Estava pegando as luvas, quando Mikhail, em seu roupão de banho, veio a mim, os cabelos ainda molhados. Eu sorri, porque ele estava meio sem graça por tudo aquilo, e pedi que sentasse.
- Agora... Mostre-me onde dói...
Meu noivo despiu-se até a cintura, mostrando alguns arranhões nas costas, que, apesar de não serem tão profundos, eram bastante longos. De luvas já postas, peguei um pouco de algodão, e, embebendo-o em antisséptico, passei com cuidado sobre os cortes. Coloquei pedaços de gaze sobre os mesmos, prendendo-os com esparadrapos, e, em pouco tempo, todos os ferimentos já estavam devidamente tratados. Ele vestiu novamente a parte de cima do roupão, e me olhou nos olhos.
- Obrigado. Mas Sophy... Deveria se cuidar também. Por que não vai se lavar? Eu... Acho que posso cuidar dos seus cortes também.
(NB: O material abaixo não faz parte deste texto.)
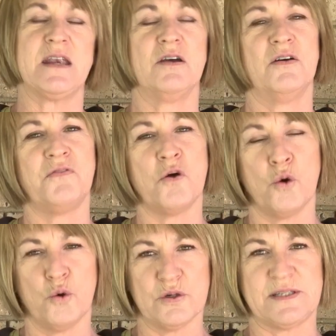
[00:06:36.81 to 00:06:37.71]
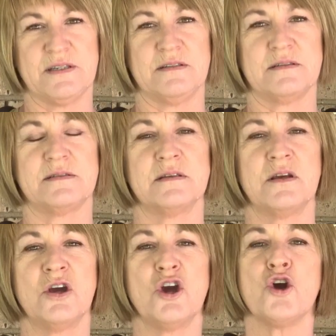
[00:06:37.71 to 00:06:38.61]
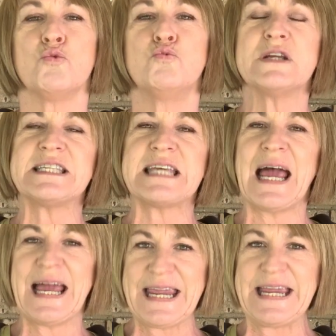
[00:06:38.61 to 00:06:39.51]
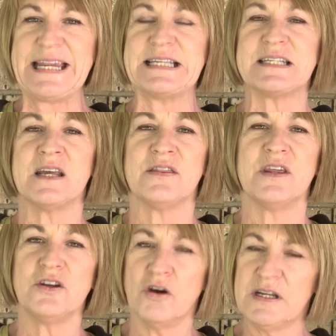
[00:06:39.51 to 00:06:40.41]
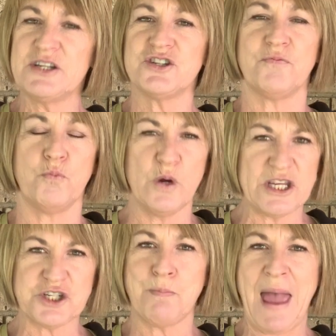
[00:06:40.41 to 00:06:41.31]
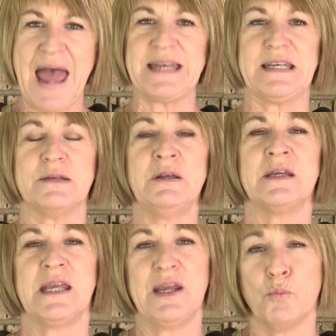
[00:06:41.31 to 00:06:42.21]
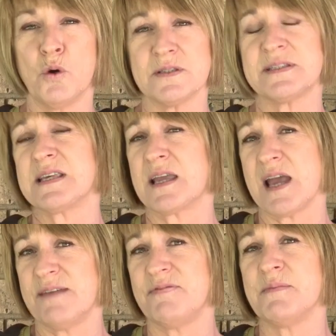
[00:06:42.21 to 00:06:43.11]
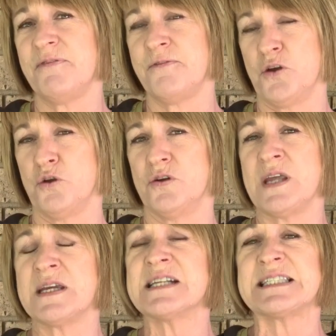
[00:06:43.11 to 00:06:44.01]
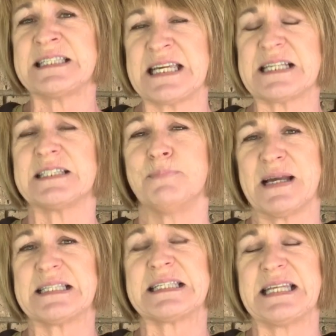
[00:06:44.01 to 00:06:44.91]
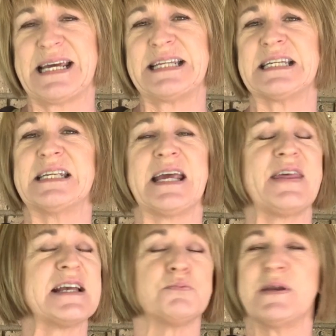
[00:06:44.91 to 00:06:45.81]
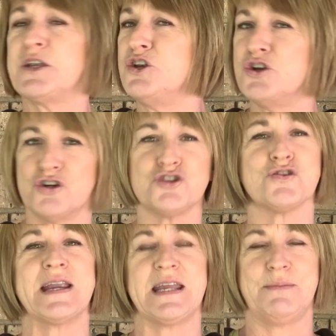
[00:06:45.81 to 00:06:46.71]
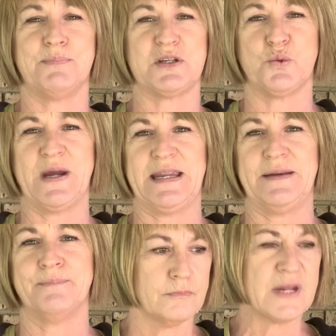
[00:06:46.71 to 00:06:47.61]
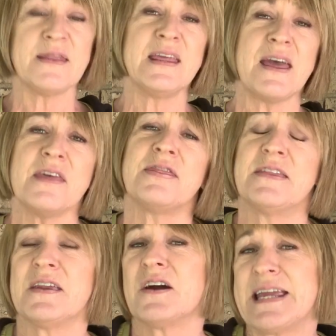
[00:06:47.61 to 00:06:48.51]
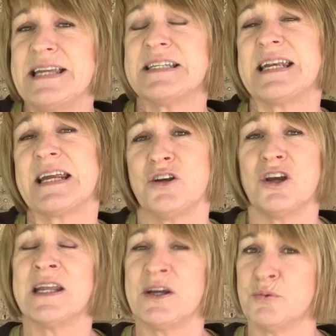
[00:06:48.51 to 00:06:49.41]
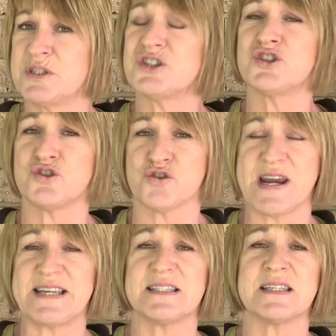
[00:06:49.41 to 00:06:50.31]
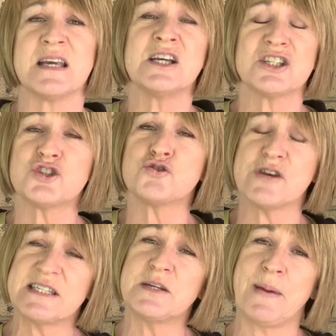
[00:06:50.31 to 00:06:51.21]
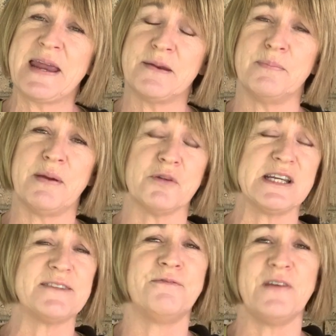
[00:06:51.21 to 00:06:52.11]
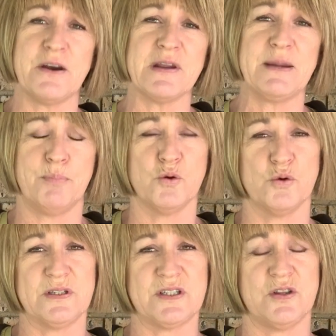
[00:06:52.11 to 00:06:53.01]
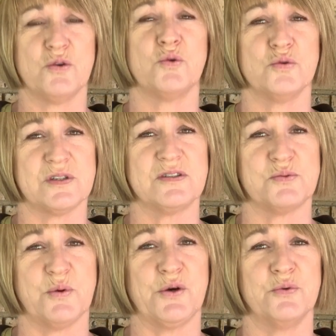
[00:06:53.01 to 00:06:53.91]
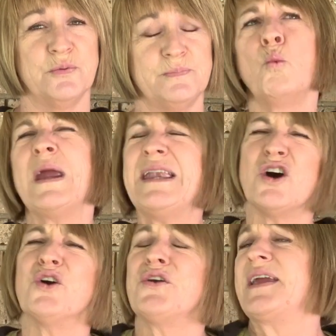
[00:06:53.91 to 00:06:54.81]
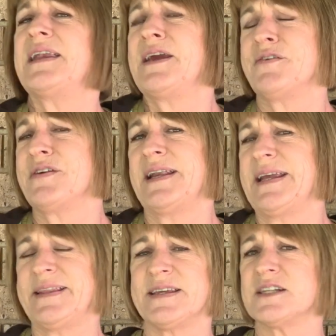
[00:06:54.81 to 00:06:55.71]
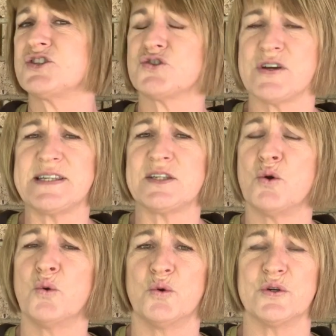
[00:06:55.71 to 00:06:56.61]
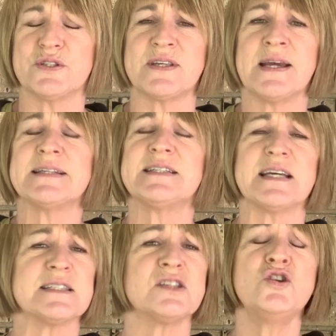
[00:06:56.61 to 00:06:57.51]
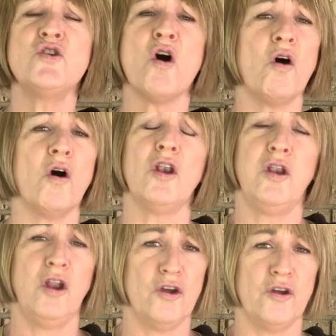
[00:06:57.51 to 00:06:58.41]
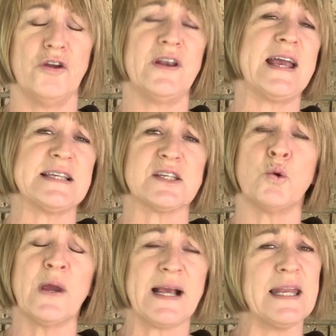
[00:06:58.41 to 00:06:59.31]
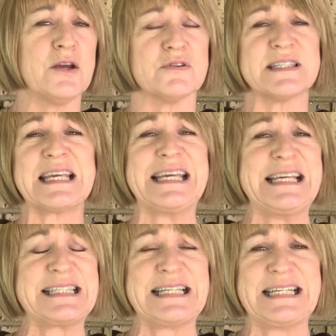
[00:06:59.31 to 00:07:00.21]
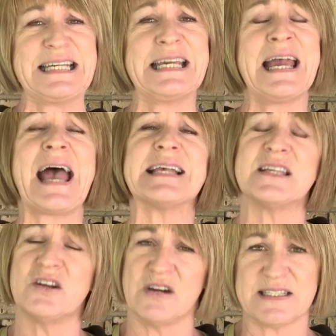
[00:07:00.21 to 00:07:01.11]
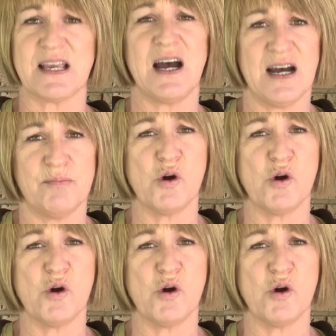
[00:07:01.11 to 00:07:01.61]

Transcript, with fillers: of horses retained the knowledge of which pattern it was that gave them food 6 months later. Now that's with no training in between. The other thing that I hinted at earlier was stress. Stress-dependent memory is very important to the horse as well. We know inherently that a stressed horse does not learn as quickly or as easily as a nice, calm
- Bobo... – eu sorri, e beijei seu rosto – Eu posso ficar bem sozinha. Me curo mais rápido que vocês, lembra...? Vou ficar bem. Mas de fato, preciso de um banho. E vou resolver isso agora mesmo.
Levantei dali, e, pegando meu próprio roupão de banho e uma toalha, fui ao banheiro. Despi-me com certo receio. Havia um ferimento profundo em meu ombro, e, apesar de não doer tanto, ainda não havia fechado, e essa velocidade anormalmente baixa de cura me preocupava. Mas ficaria tudo bem. Ele não precisava se preocupar mais ainda... Certamente que não.
Então, liguei a torneira, e entrei no chuveiro, sentindo a água um pouco mais morna que o usual em minha cabeça, em meu ombro, em meus pés. E aí, tudo ficou escuro.